Bulletin of the American Physical Society
60th Annual Meeting of the APS Division of Plasma Physics
Volume 63, Number 11
Monday–Friday, November 5–9, 2018; Portland, Oregon
Session CP11: Poster Session II: Basic Plasma Physics; Boundary, PMI, Proto-MPEX; International Tokamaks; Turbulence and Transport; Other Configurations; Z-pinch, Dense Plasma Focus and MagLIF (2:00pm-5:00pm)
Monday, November 5, 2018
OCC
Room: Exhibit Hall A1&A
Abstract ID: BAPS.2018.DPP.CP11.181
Abstract: CP11.00181 : Modeling low-density regions in power flow experiments using MHD codes*
Presenter:
William Anthony Farmer
(LLNL)
Authors:
William Anthony Farmer
(LLNL)
Charles L Ellison
(LLNL)
George B Zimmerman
(LLNL)
Nathaniel D Hamlin
(Sandia National Lab)
Charles E Seyler
(Cornell Univ)
James Henry Hammer
(LLNL)
Keith Lechien
(LLNL)
Low-density regions are difficult to model in traditional MHD, single-fluid codes.
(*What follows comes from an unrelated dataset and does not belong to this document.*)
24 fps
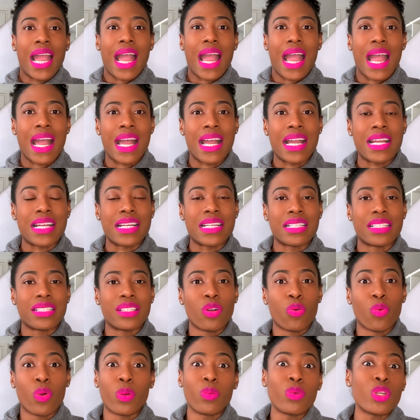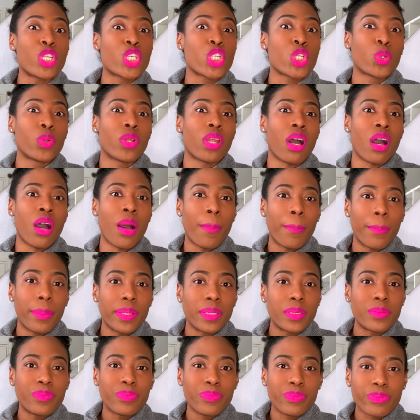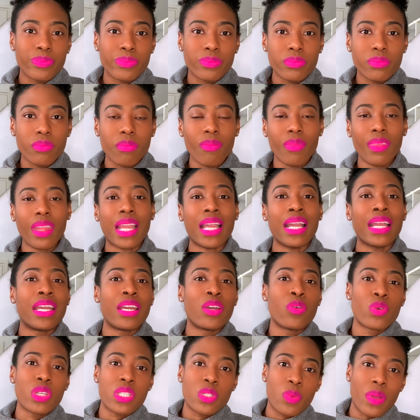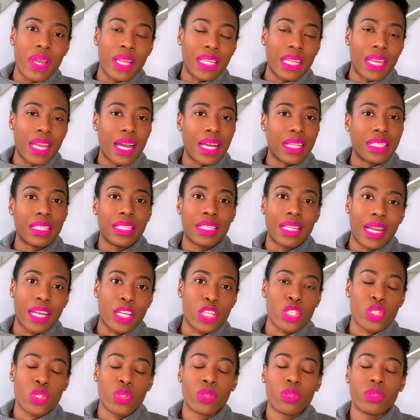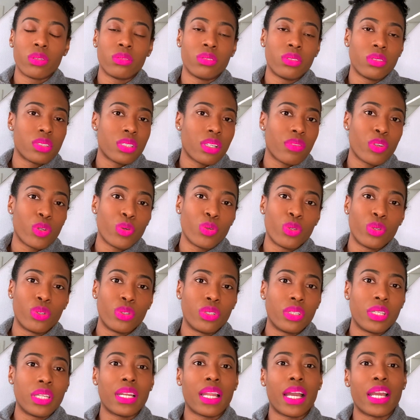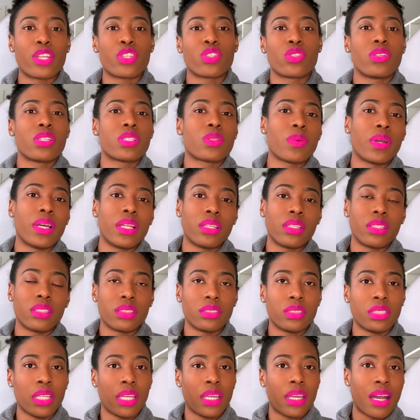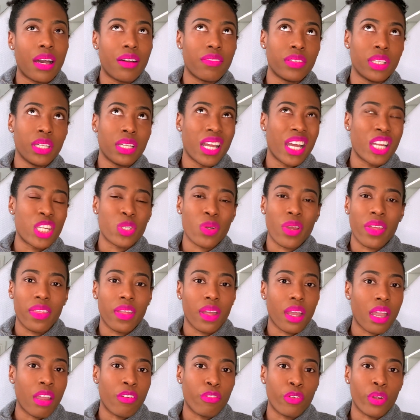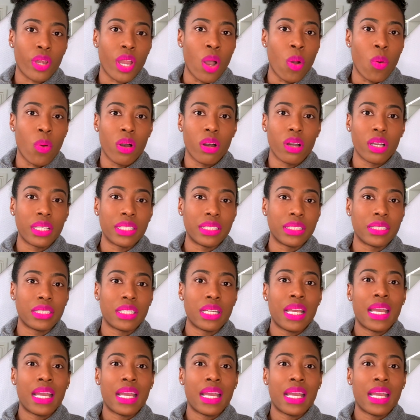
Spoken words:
And when we showed up, it was when they had the light show. Those of you who don't know the light shows, when they have the light show, I think every hour, and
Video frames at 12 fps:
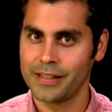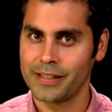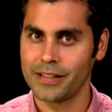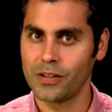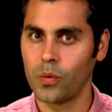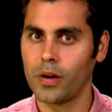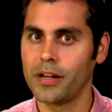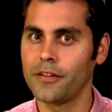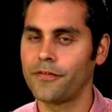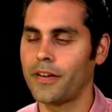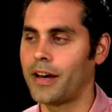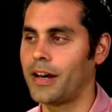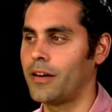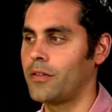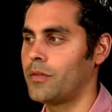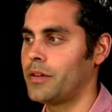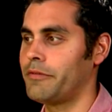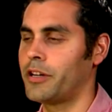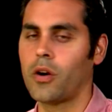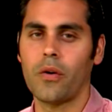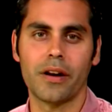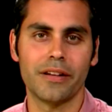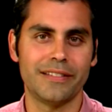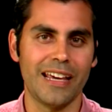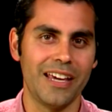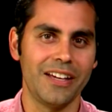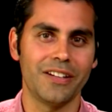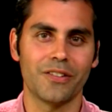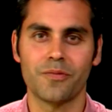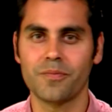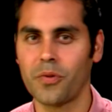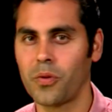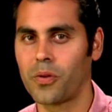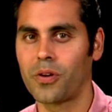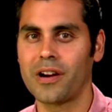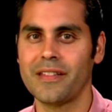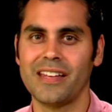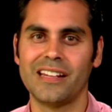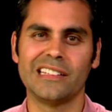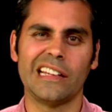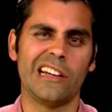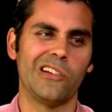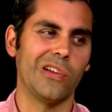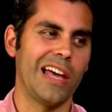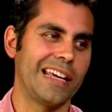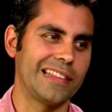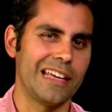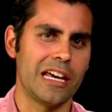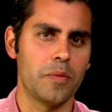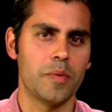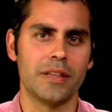You know, what if we go on a date or more and then I don't like them?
First, the classical Spitzer resistivity is independent of density so that in extrapolating toward vacuum, the Ohmic current is carried by fewer charge carriers moving at unrealistic speeds. Additional physics such as the Hall term or lower-hybrid drift turbulence can lead to an effectively larger resistivity which enhances diffusion of the magnetic field. Traditionally, this harder-to-model physics is crudely approximated by the use of a density floor below which the resistivity is arbitrarily increased to some large value in an ad hoc approximation of the vacuum. Here, we demonstrate how differing treatments of the vacuum-to-plasma transition can lead to qualitatively different behavior in simulations. This is done in the context of a coaxial transmission line pulsed with 20 MAmps of current over 100 ns [1] to capture physics relevant to the magnetically insulated transmission lines (MITLs) on Sandia’s Z pulsed power facility.
[1] N. D. Hamlin and C. E. Seyler. Submitted to Phys. Plasmas (2018).
*This work was supported by the U.S. Department of Energy by Lawrence Livermore National Laboratory under Contract DE-AC52-07NA27344.